Shares in US expertise giants have risen so quickly this yr, pushed by a synthetic intelligence frenzy, that their index weighting has skewed Wall Road’s general efficiency — and prompted traders to run remarkably related portfolios.
Alphabet, Amazon, Apple, Meta, Microsoft, Nvidia and Tesla — that are among the many greatest 10 firms on the S&P 500 — have accounted for about half the bellwether index’s positive factors within the yr to October.
This affect implies that lively fund correlation, a measure of how equally funds carry out, has tightened significantly.
This present scenario mirrors that with the 5 greatest power teams within the aftermath of Russia’s invasion of Ukraine in 2022. Again then, Chevron, ExxonMobil, BP, Shell, and TotalEnergies all outperformed because of the warfare, amassing complete earnings of almost $200bn within the yr. Fund managers with little publicity to grease majors on the time have been caught within the crosshairs as their boards and traders demanded causes for his or her underperformance.
James Thomson, who manages the equity-based World Alternatives Fund at Rathbones Group, one of many largest listed wealth managers within the UK, says the difficulty with tech-stock correlation is a “supply of tension”.
“It’s a battle for lively funds to outperform in a concentrated market, the place the returns are coming from a small variety of shares with a excessive index weighting,” he says.
Within the US, at present, the highest 10 shares of the S&P 500 index make up greater than 35 per cent of your entire benchmark — essentially the most concentrated weighting in at the least 40 years, in accordance with Financial institution of America analysis. And the affect of the seven massive tech shares was laid naked within the first quarter of 2024 when the index fell 5 per cent with out them however, together with them, gained 7.6 per cent, in accordance with JPMorgan knowledge.
Globally, on the finish of June, the seven accounted for 12 per cent of the market worth of the MSCI World Index, which incorporates about 1,397 shares in complete.

This implies many actively-managed international fairness funds are behaving like index trackers. Supposedly various managed portfolios and discretionary managed funds are behaving equally, with little to distinguish themselves from each other.
In consequence, extra traders are actually uncovered to the hazard of a correction, which might hit all of the portfolios uncovered to the highest 10 shares notably onerous. “They’re marching ever-higher up the steps,” Thomson says. “However, if there’s an air pocket or perhaps a normalisation, they’ll take the elevator straight down.”
For traders, such shut correlation between lively funds means a stability needs to be struck between performance-chasing and bottom-racing. Shunning the outperformers will harm within the brief time period however investing on the unsuitable time will deliver long-term underperformance.
Given these dangers, why are so many lively funds behaving on this copycat vogue? In line with Joe Wiggins, funding analysis director for St James’s Place, the more and more concentrated nature of inventory markets is giving them much less flexibility.
Globally, new listings have dwindled for the reason that pandemic, whereas merger and acquisition exercise has helped to shrink fairness markets whereas, on the similar time, creating company giants. This will increase index focus, and offers lively fund managers fewer alternatives to create portfolios which can be considerably completely different to passive (or tracker) funds.
On high of that, there’s the “zeitgeist” impact, whereby sure narratives change the general market dynamic — comparable to the present obsession with synthetic intelligence. More cash is piled into these shares, boosting their market capitalisation and growing sector focus.
“It may be onerous to be a contrarian when slender sectors and themes are main the market,” says Wiggins. “Whether or not they’re doing it intentionally, or it’s an unconscious behavioural bias, extra managers are investing within the [seven big tech] shares.”
Conflicts of curiosity may also come into play.
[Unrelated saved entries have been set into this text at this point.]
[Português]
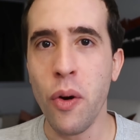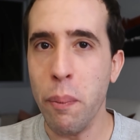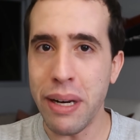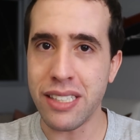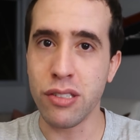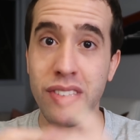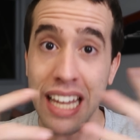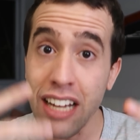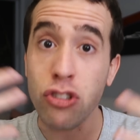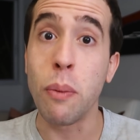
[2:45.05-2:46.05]
O preço
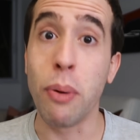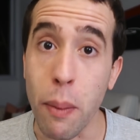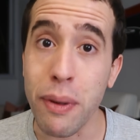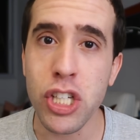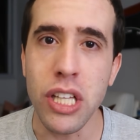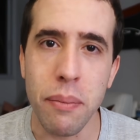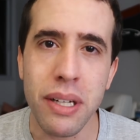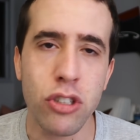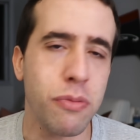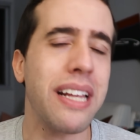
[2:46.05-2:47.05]
tem a sua própria
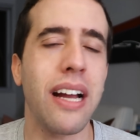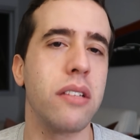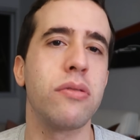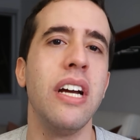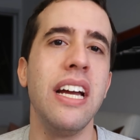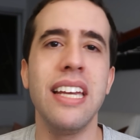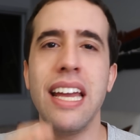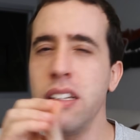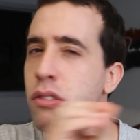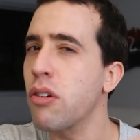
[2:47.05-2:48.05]
dinâmica dos mercados e
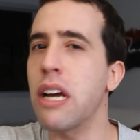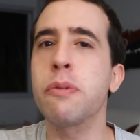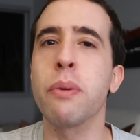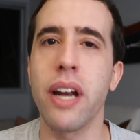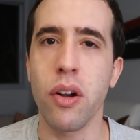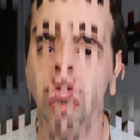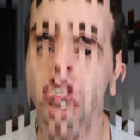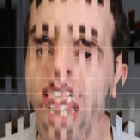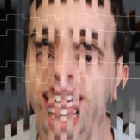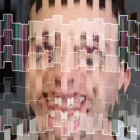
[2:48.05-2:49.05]
é isso que eu quero explorar com
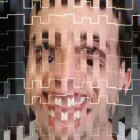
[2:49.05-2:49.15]
você.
When a fund’s traders and its board demand quarter-to-quarter development, and the fund supervisor’s pay is at stake, it may be tough to not chase successful shares and, as a substitute, take a contrarian view.
Dan Brocklebank, head of UK at Orbis Funding, warns that “this ripples by means of to the portfolio administration and this affect could be very highly effective”, leading to extra correlation between funds.
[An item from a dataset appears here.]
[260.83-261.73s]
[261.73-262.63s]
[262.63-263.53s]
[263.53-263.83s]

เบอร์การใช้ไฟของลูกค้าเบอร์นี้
Communication is essential, Brocklebank says. When he explains to traders why Orbis goals to maintain fund correlations low, they’re ready to remain the course.
“There’s a hazard in creating perverse incentives that imply lively managers don’t steer away from what different persons are doing,” says Wiggins.
How, then, can lively managers ensure that they’re diversified sufficient to keep away from a correlation downside?
Chris Mellor, head of Emea ETF fairness product administration at Invesco, advocates for an equal-weight method — protecting all holdings on the similar share inside a portfolio — as a method of navigating focus and correlation bias.
This may mitigate the dangers that prime correlation brings, whereas nonetheless gaining from a small publicity to market favourites — resulting in good long-term efficiency.
Alternatively, “top-slicing” the earnings from the largest seven tech shares, and reinvesting them into different fairness alternatives, can keep away from the focus downside.
For Brocklebank, company buildings and incentives should even be addressed, permitting managers to have conviction of their holdings. Solely then can lively managers be actually lively.